_Input_.

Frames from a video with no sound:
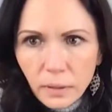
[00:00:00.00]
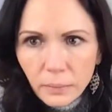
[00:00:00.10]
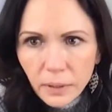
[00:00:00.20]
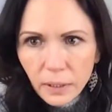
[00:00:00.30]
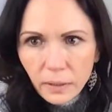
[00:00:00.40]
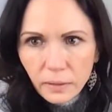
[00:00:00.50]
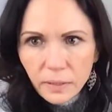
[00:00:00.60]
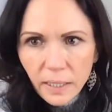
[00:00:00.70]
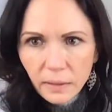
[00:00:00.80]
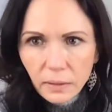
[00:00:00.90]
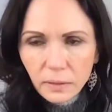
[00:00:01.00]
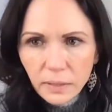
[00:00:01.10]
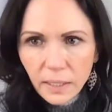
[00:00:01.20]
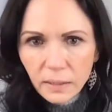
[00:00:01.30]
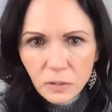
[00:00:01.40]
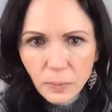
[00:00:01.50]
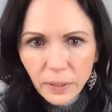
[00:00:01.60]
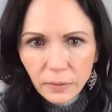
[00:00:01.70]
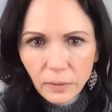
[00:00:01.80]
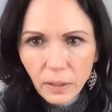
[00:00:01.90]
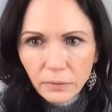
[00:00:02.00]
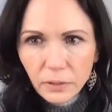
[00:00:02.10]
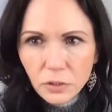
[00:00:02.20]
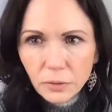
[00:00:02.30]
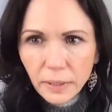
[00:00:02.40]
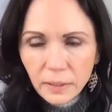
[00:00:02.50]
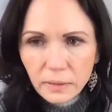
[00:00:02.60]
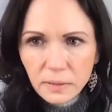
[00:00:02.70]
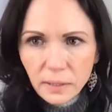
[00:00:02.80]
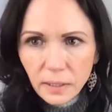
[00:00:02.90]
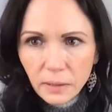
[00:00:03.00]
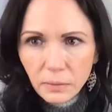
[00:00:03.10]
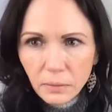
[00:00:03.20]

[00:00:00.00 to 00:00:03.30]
I'm going to take this banner off because you can't see.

_Task_.
With pictures omitted, restate word for word every line above from the one containing "[00:00:02.90]" to the end of the entries.

_Solution to this task_.
[00:00:02.90]
[00:00:03.00]
[00:00:03.10]
[00:00:03.20]

[00:00:00.00 to 00:00:03.30]
I'm going to take this banner off because you can't see.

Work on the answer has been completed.